Уезжал лейб-медик – Лермонтова навещали великосветские родичи и знакомые. Он видел у себя дома все тех же ожесточенных гонителей Пушкина. Они были горды своим единомыслием с мнением высоких сфер.
Оставшись один, Михаил Юрьевич либо углублялся в шахматы, либо подолгу курил трубку. Успокоение не приходило. Нет! Он еще не сказал всего, что надобно сказать палачам свободы, гения и славы. Но скажет непременно!
Глава девятая
Весть о гибели Пушкина дошла до Москвы.
Профессор Погодин задумал устроить торжественную панихиду в Симоновом монастыре. Теперь, когда Пушкина не стало, было вполне уместно "наблюдателям" помолиться о нем со всем велелепием, с участием настоятеля монастыря и сладкогласных певчих. Нелишним было бы и надгробное слово, произнесенное златоустом "наблюдателей" – Степаном Петровичем Шевыревым. Все как должно сказал бы о Пушкине Степан Петрович, не впадая, разумеется, ни в какую крайность.
Но и "наблюдатели" показались подозрительны власти. Настоятелю монастыря был отдан приказ: служить панихиду, буде кто пожелает, только чередовому иеромонаху; никакого неподобающего церемониала в память частного лица не допускать.
Сам министр Уваров, управившись с петербургскими газетами и журналами, прислал строжайшее наставление московской цензуре: "охранять надлежащую умеренность и тон приличия, не допуская излишних похвал в статьях о Пушкине, буде таковые появятся".
Московская цензура все поняла: не допустила даже траурной рамки в печатном извещении о смерти поэта.

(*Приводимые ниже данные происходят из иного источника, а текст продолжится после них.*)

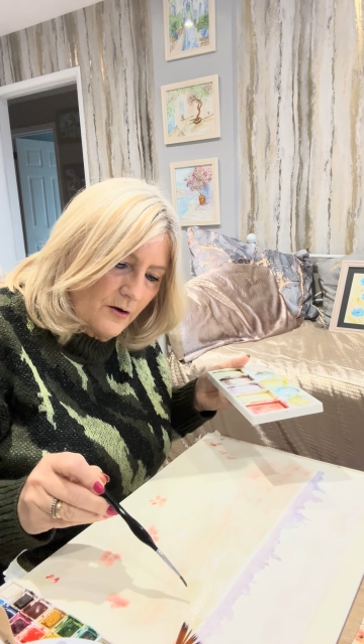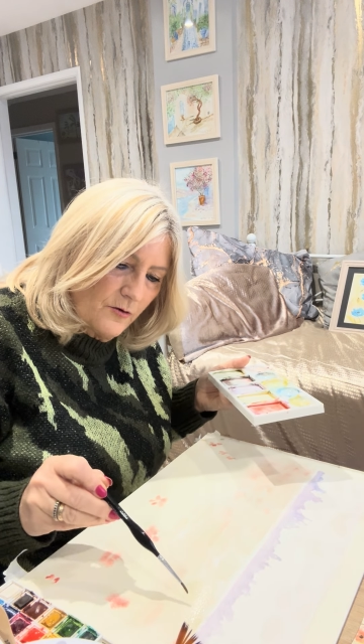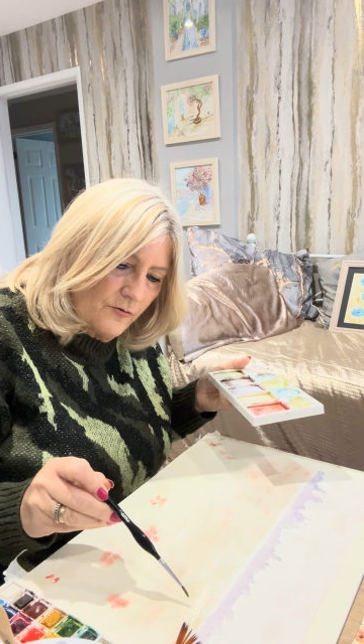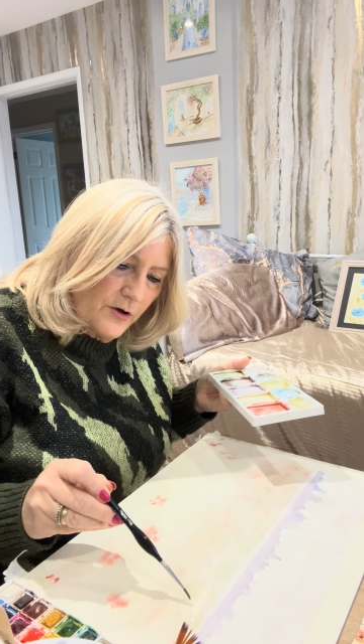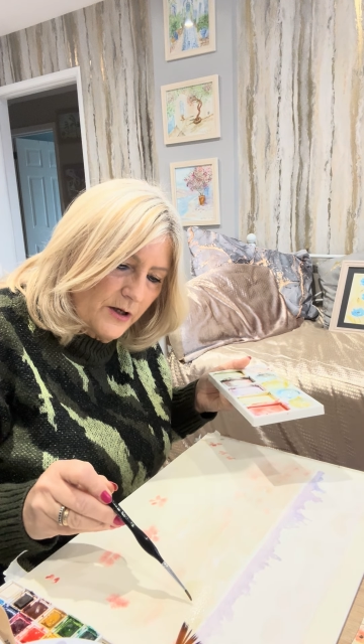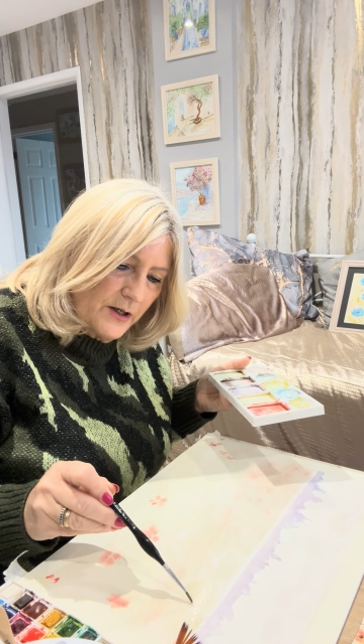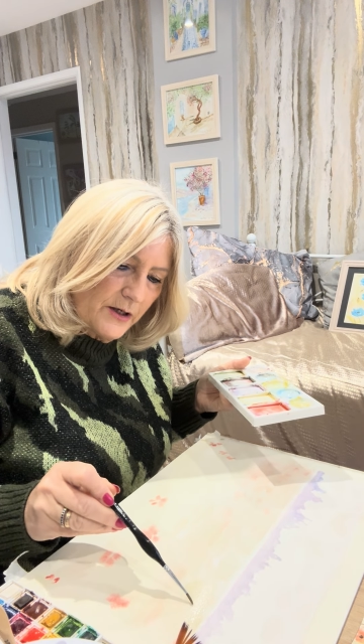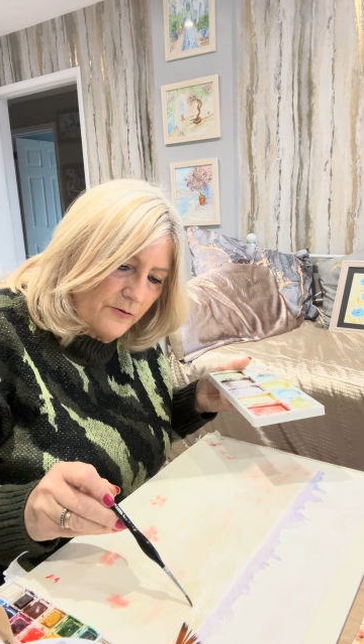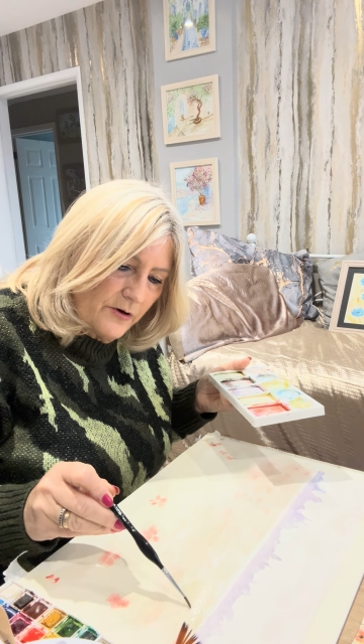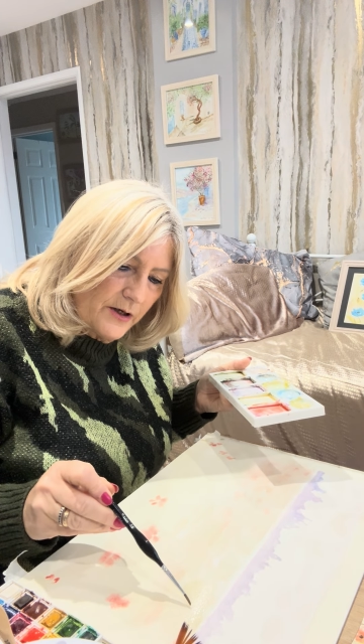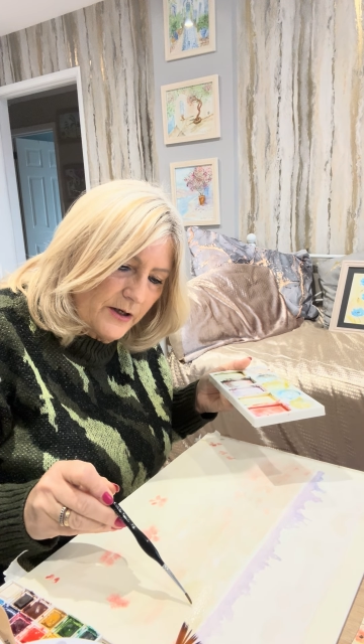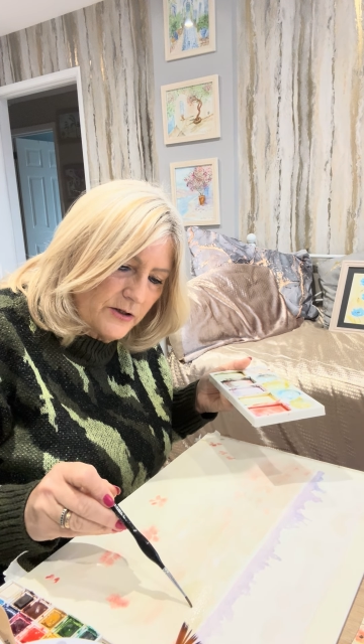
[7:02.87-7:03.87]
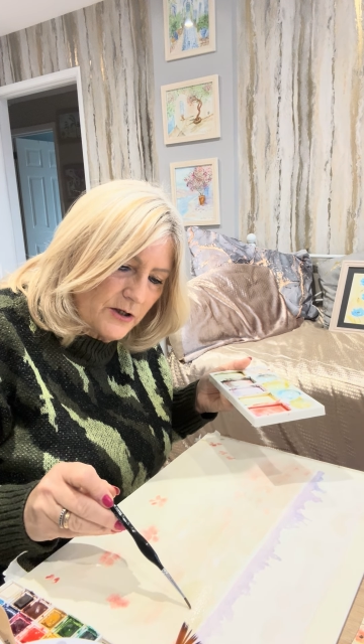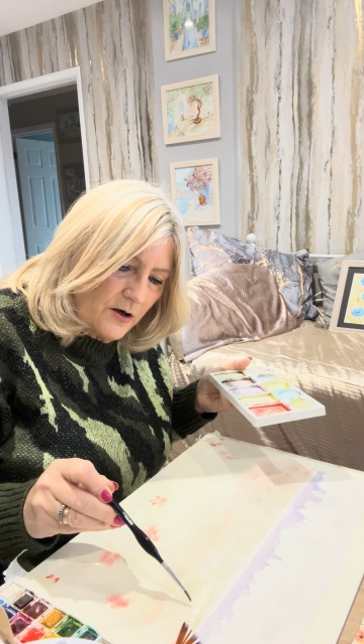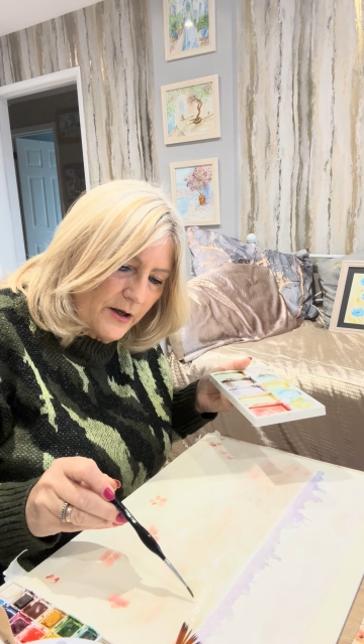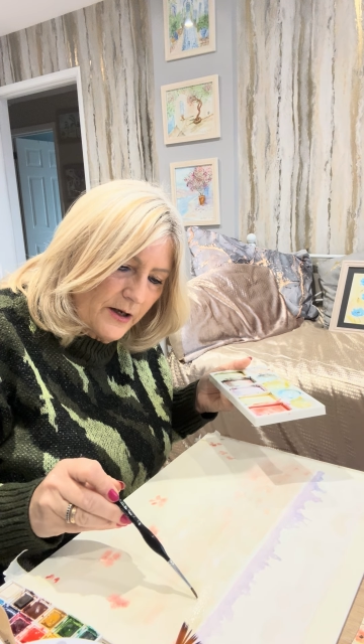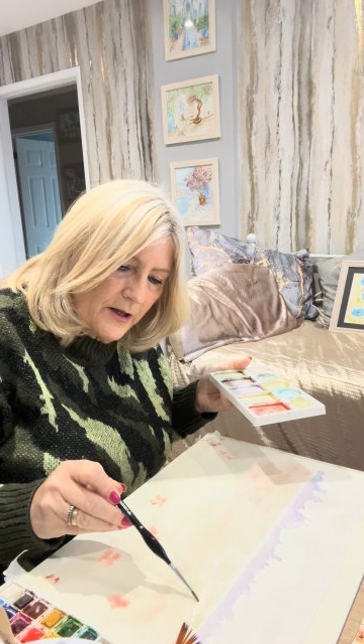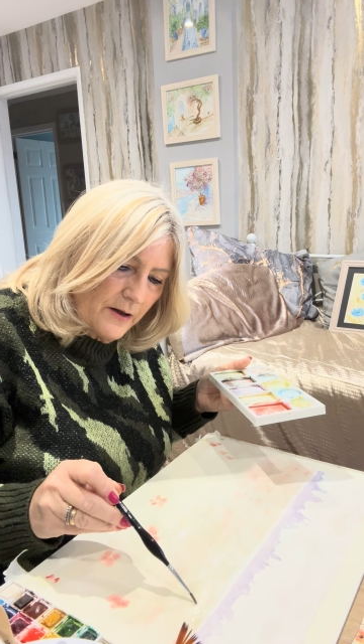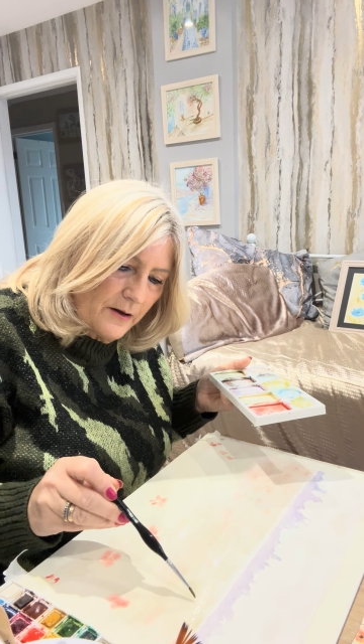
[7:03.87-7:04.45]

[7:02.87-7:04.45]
Really, really tiny.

Тайный агент Бенкендорфа, приставленный для наблюдения в Москве, правильно рассудил, чего хочет высшее начальство. Он донес, что в московской публике слышится ропот единственно на то, что умершему стихотворцу Пушкину оказано слишком много внимания. А иных мнений, слава богу, нет.

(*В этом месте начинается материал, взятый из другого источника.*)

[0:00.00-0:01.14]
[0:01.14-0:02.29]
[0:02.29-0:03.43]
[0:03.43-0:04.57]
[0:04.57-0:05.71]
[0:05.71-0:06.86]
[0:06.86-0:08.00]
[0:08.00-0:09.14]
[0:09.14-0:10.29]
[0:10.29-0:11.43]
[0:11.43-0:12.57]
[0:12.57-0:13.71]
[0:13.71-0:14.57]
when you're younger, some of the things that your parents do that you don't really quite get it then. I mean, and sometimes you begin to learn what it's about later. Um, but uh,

Не считаться же, к примеру, с каким-нибудь литературным бунтарем вроде Виссариона Белинского, которому и помещать зловредные статьи негде. Нет, слава богу, для Белинского журнала в Москве.
Белинский мог откликнуться на смерть Пушкина только в письме, которое отправил в Петербург:
"Бедный Пушкин! Вот чем кончилось его поприще! Смерть Ленского в "Онегине" была пророчеством… Как не хотелось верить, что он ранен смертельно, но "Пчела" уверила всех. Один истинный поэт был на Руси, и тот не совершил вполне своего призвания. Худо понимали его при жизни, поймут ли теперь?"…
Письмо было адресовано Краевскому. Понятия не имел Белинский о том, что Краевский устраивал заговор против пушкинского журнала. Как негодовал Андрей Александрович на московского критика за его отзыв о втором номере "Современника"! Какими только словами не честил он Белинского в то время, беседуя с князем Одоевским!